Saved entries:
[Start of Attachment]

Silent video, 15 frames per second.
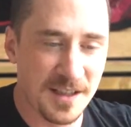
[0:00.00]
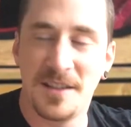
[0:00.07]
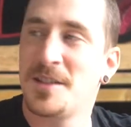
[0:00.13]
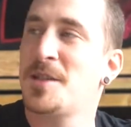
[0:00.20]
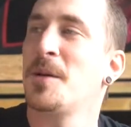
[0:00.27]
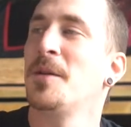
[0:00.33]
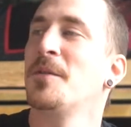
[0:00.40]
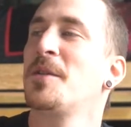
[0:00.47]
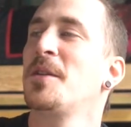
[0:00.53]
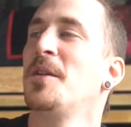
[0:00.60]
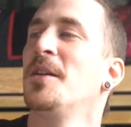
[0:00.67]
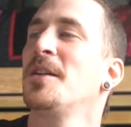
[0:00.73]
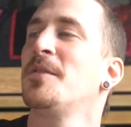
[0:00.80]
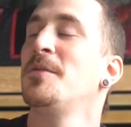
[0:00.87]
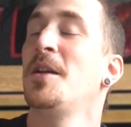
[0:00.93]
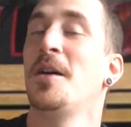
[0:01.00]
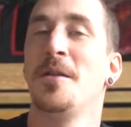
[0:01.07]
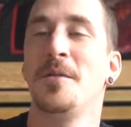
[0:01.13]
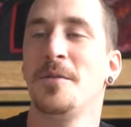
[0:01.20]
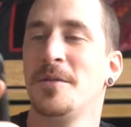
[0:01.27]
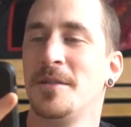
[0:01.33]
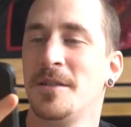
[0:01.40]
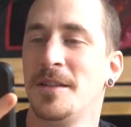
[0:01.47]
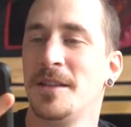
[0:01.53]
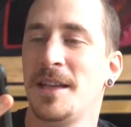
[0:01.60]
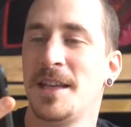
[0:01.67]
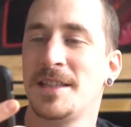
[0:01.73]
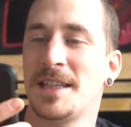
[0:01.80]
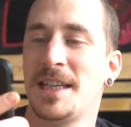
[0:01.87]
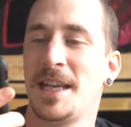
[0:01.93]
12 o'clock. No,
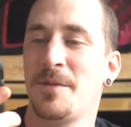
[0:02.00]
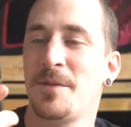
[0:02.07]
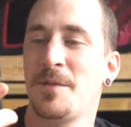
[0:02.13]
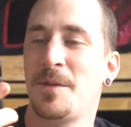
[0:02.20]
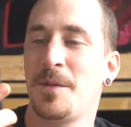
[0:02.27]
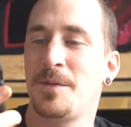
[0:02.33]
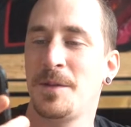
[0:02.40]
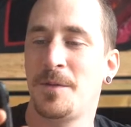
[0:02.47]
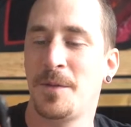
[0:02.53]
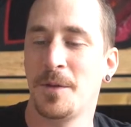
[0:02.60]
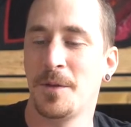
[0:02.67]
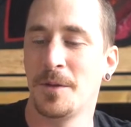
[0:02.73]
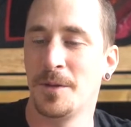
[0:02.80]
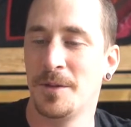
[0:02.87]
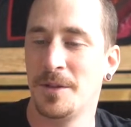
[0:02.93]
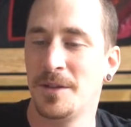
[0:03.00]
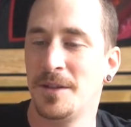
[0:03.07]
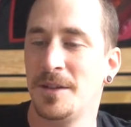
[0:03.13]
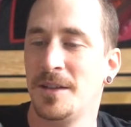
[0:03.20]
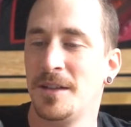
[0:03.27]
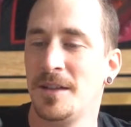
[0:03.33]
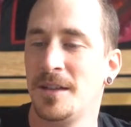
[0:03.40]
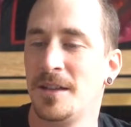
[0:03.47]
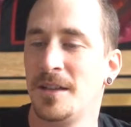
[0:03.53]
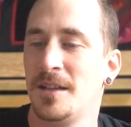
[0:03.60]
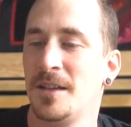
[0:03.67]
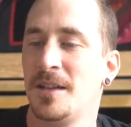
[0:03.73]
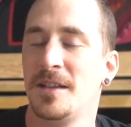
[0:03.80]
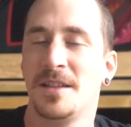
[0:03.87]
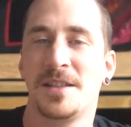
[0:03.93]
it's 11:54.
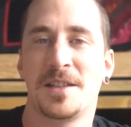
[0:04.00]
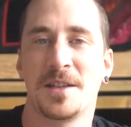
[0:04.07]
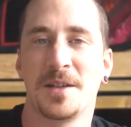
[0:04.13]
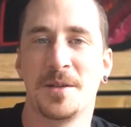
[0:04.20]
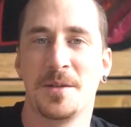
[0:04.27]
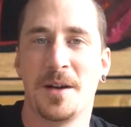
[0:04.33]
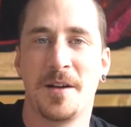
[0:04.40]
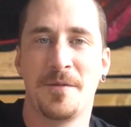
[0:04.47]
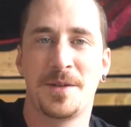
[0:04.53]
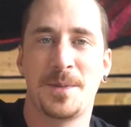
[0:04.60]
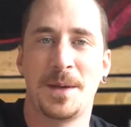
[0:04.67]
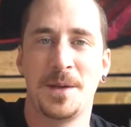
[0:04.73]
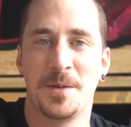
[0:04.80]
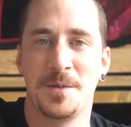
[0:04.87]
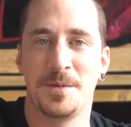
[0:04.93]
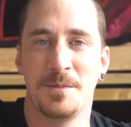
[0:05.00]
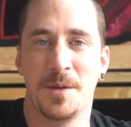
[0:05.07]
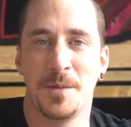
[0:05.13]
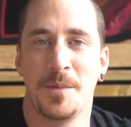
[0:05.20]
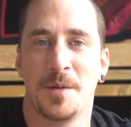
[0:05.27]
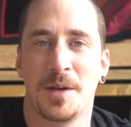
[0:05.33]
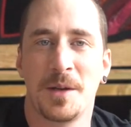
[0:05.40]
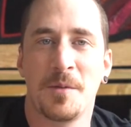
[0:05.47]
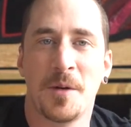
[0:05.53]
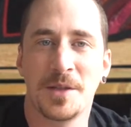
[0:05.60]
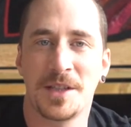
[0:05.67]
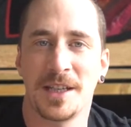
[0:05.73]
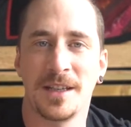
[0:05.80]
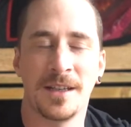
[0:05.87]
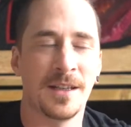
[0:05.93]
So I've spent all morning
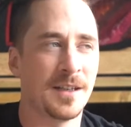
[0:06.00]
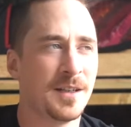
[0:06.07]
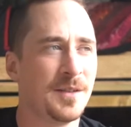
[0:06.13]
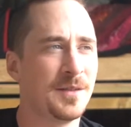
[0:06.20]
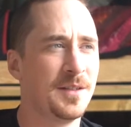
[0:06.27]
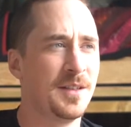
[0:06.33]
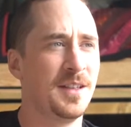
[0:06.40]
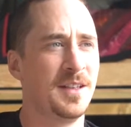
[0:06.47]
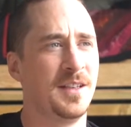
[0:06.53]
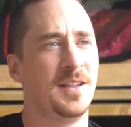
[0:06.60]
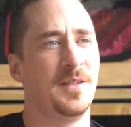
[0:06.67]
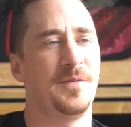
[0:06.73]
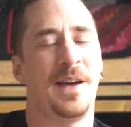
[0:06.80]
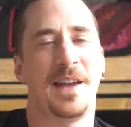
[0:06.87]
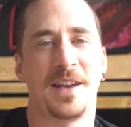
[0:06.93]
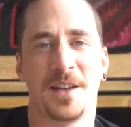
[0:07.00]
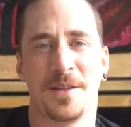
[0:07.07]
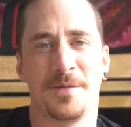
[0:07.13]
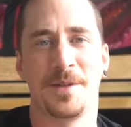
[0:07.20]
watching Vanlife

[End of Attachment]

What you have to do: Word for word and without any pictures, return all of the lines above.

Your response:
Silent video, 15 frames per second.
[0:00.00]
[0:00.07]
[0:00.13]
[0:00.20]
[0:00.27]
[0:00.33]
[0:00.40]
[0:00.47]
[0:00.53]
[0:00.60]
[0:00.67]
[0:00.73]
[0:00.80]
[0:00.87]
[0:00.93]
[0:01.00]
[0:01.07]
[0:01.13]
[0:01.20]
[0:01.27]
[0:01.33]
[0:01.40]
[0:01.47]
[0:01.53]
[0:01.60]
[0:01.67]
[0:01.73]
[0:01.80]
[0:01.87]
[0:01.93]
12 o'clock. No,
[0:02.00]
[0:02.07]
[0:02.13]
[0:02.20]
[0:02.27]
[0:02.33]
[0:02.40]
[0:02.47]
[0:02.53]
[0:02.60]
[0:02.67]
[0:02.73]
[0:02.80]
[0:02.87]
[0:02.93]
[0:03.00]
[0:03.07]
[0:03.13]
[0:03.20]
[0:03.27]
[0:03.33]
[0:03.40]
[0:03.47]
[0:03.53]
[0:03.60]
[0:03.67]
[0:03.73]
[0:03.80]
[0:03.87]
[0:03.93]
it's 11:54.
[0:04.00]
[0:04.07]
[0:04.13]
[0:04.20]
[0:04.27]
[0:04.33]
[0:04.40]
[0:04.47]
[0:04.53]
[0:04.60]
[0:04.67]
[0:04.73]
[0:04.80]
[0:04.87]
[0:04.93]
[0:05.00]
[0:05.07]
[0:05.13]
[0:05.20]
[0:05.27]
[0:05.33]
[0:05.40]
[0:05.47]
[0:05.53]
[0:05.60]
[0:05.67]
[0:05.73]
[0:05.80]
[0:05.87]
[0:05.93]
So I've spent all morning
[0:06.00]
[0:06.07]
[0:06.13]
[0:06.20]
[0:06.27]
[0:06.33]
[0:06.40]
[0:06.47]
[0:06.53]
[0:06.60]
[0:06.67]
[0:06.73]
[0:06.80]
[0:06.87]
[0:06.93]
[0:07.00]
[0:07.07]
[0:07.13]
[0:07.20]
watching Vanlife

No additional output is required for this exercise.